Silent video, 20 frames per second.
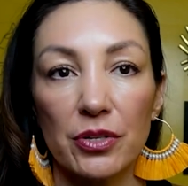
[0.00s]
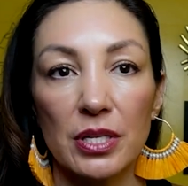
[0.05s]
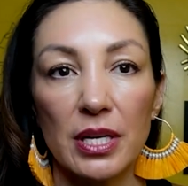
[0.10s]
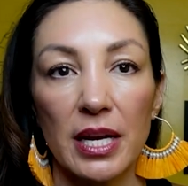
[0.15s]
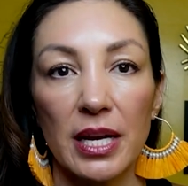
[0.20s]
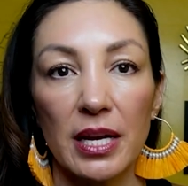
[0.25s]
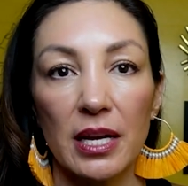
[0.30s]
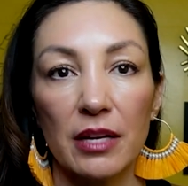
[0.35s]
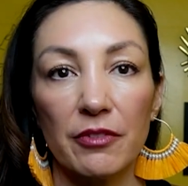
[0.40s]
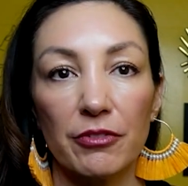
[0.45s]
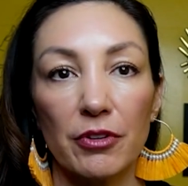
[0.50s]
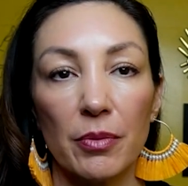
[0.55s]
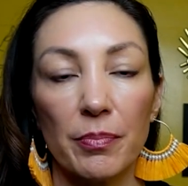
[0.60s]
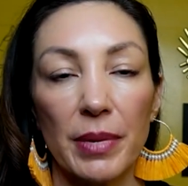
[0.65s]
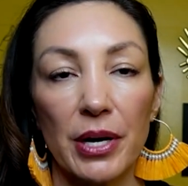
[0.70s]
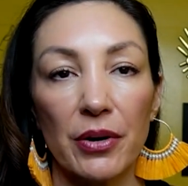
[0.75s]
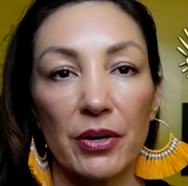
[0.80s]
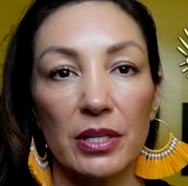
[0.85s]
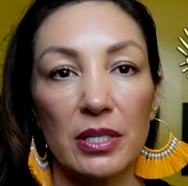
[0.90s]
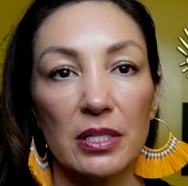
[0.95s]
diet for
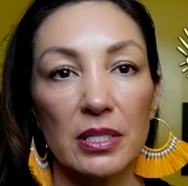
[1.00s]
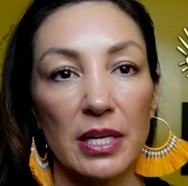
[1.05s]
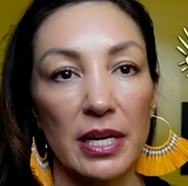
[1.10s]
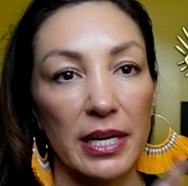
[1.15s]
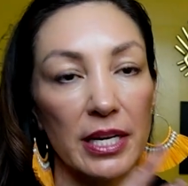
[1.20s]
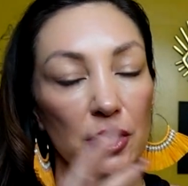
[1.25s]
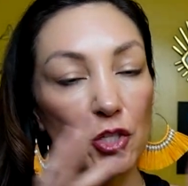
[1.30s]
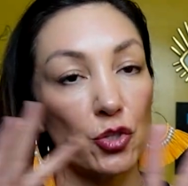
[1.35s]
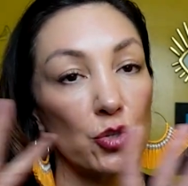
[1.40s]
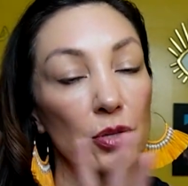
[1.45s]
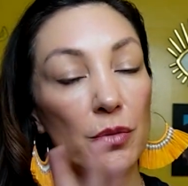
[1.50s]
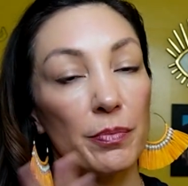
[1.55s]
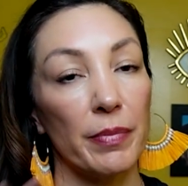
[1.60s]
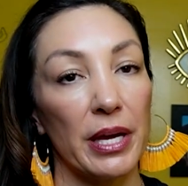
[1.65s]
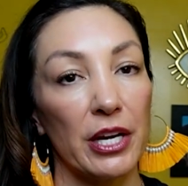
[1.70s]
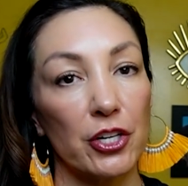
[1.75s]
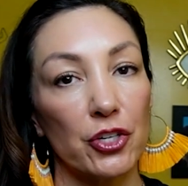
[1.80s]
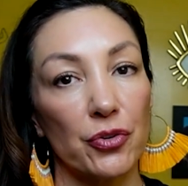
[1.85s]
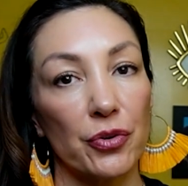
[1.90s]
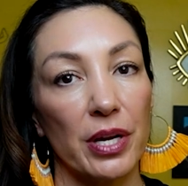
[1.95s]
American diet to the
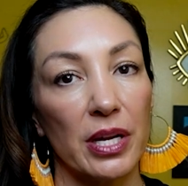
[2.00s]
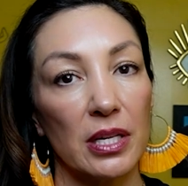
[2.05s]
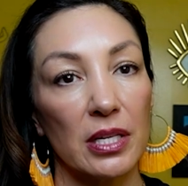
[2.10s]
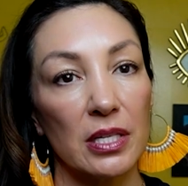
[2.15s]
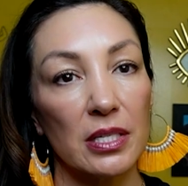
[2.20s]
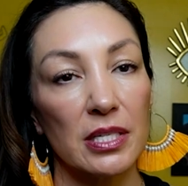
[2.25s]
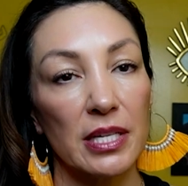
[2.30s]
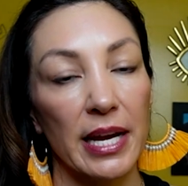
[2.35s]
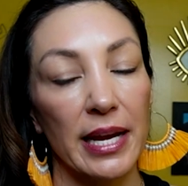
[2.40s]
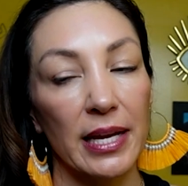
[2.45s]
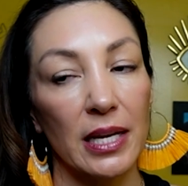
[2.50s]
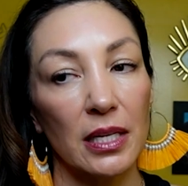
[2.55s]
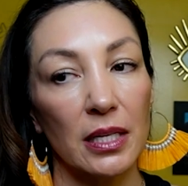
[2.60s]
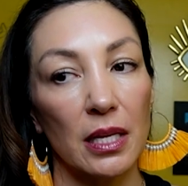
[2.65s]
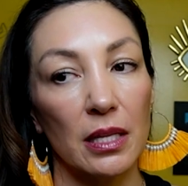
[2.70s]
Mediterranean diet.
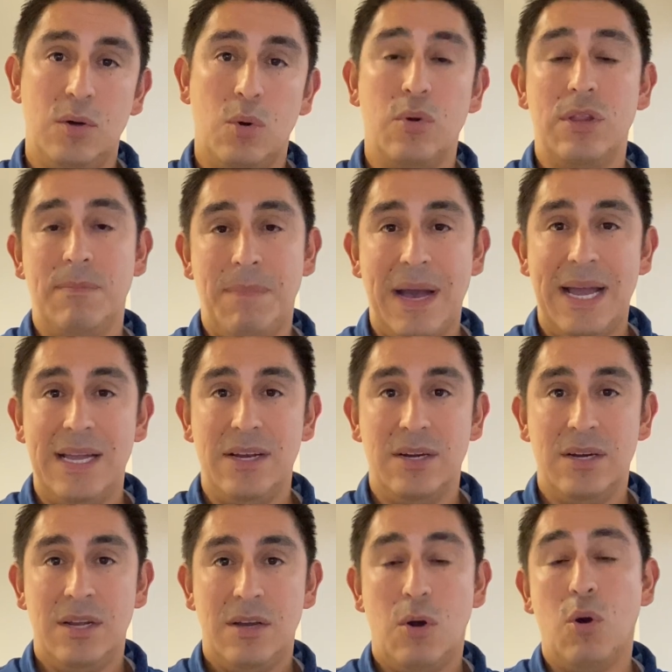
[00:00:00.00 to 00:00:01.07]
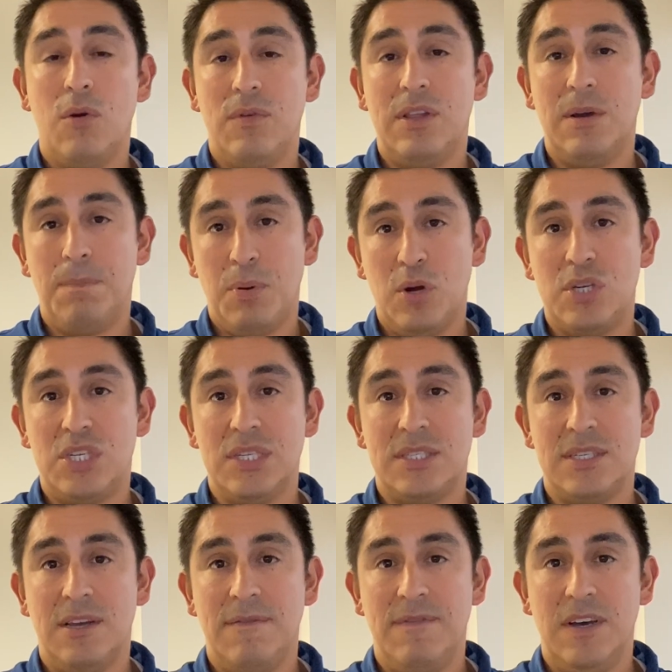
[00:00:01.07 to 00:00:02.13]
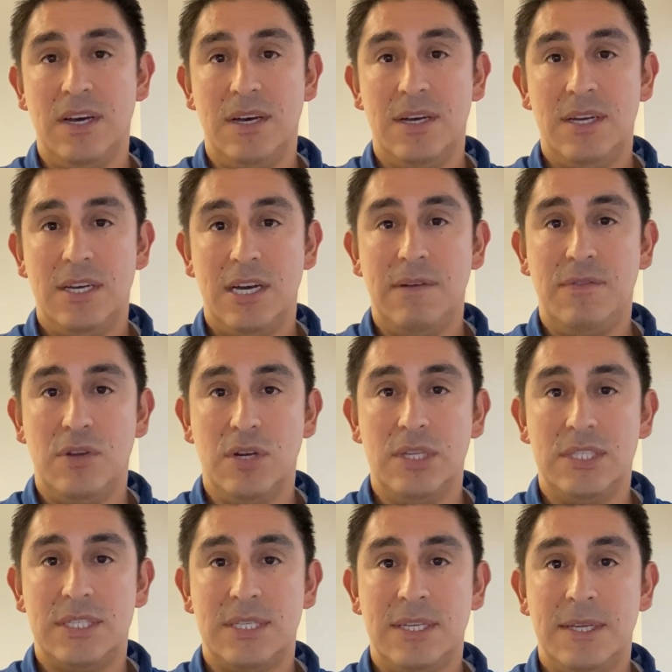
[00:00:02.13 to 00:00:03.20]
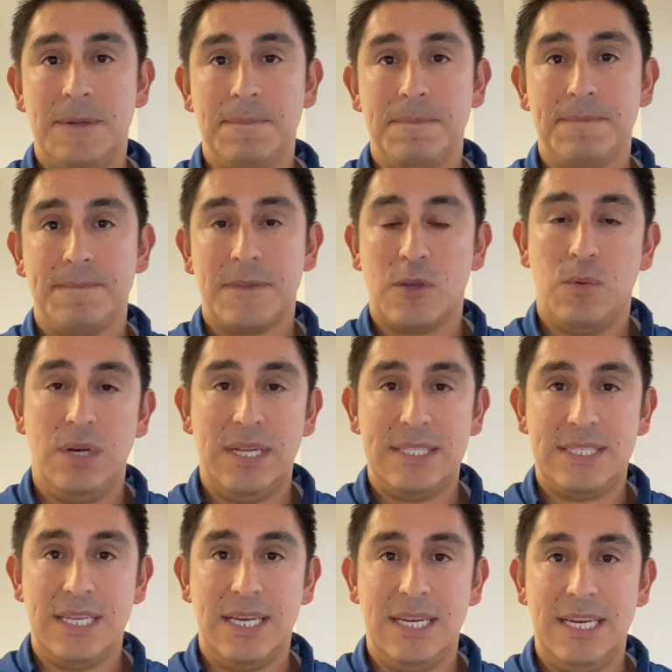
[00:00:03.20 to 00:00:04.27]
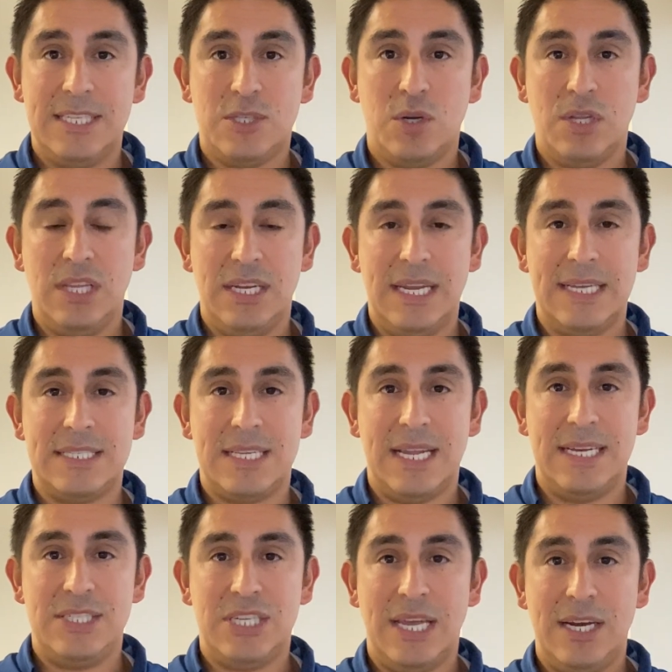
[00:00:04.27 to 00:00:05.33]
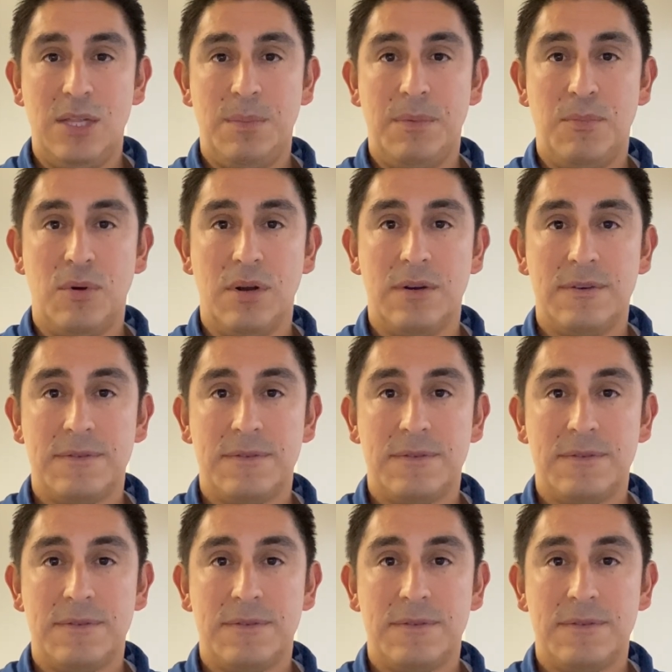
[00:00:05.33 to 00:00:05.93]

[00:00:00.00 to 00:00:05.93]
or the buyer or the purchase of goods. Well, let's go on the next slide and chat a little bit more.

- Activity -
Write out the data above exactly as it appears, but without any image.

- Reply -
Silent video, 20 frames per second.
[0.00s]
[0.05s]
[0.10s]
[0.15s]
[0.20s]
[0.25s]
[0.30s]
[0.35s]
[0.40s]
[0.45s]
[0.50s]
[0.55s]
[0.60s]
[0.65s]
[0.70s]
[0.75s]
[0.80s]
[0.85s]
[0.90s]
[0.95s]
diet for
[1.00s]
[1.05s]
[1.10s]
[1.15s]
[1.20s]
[1.25s]
[1.30s]
[1.35s]
[1.40s]
[1.45s]
[1.50s]
[1.55s]
[1.60s]
[1.65s]
[1.70s]
[1.75s]
[1.80s]
[1.85s]
[1.90s]
[1.95s]
American diet to the
[2.00s]
[2.05s]
[2.10s]
[2.15s]
[2.20s]
[2.25s]
[2.30s]
[2.35s]
[2.40s]
[2.45s]
[2.50s]
[2.55s]
[2.60s]
[2.65s]
[2.70s]
Mediterranean diet.
[00:00:00.00 to 00:00:01.07]
[00:00:01.07 to 00:00:02.13]
[00:00:02.13 to 00:00:03.20]
[00:00:03.20 to 00:00:04.27]
[00:00:04.27 to 00:00:05.33]
[00:00:05.33 to 00:00:05.93]

[00:00:00.00 to 00:00:05.93]
or the buyer or the purchase of goods. Well, let's go on the next slide and chat a little bit more.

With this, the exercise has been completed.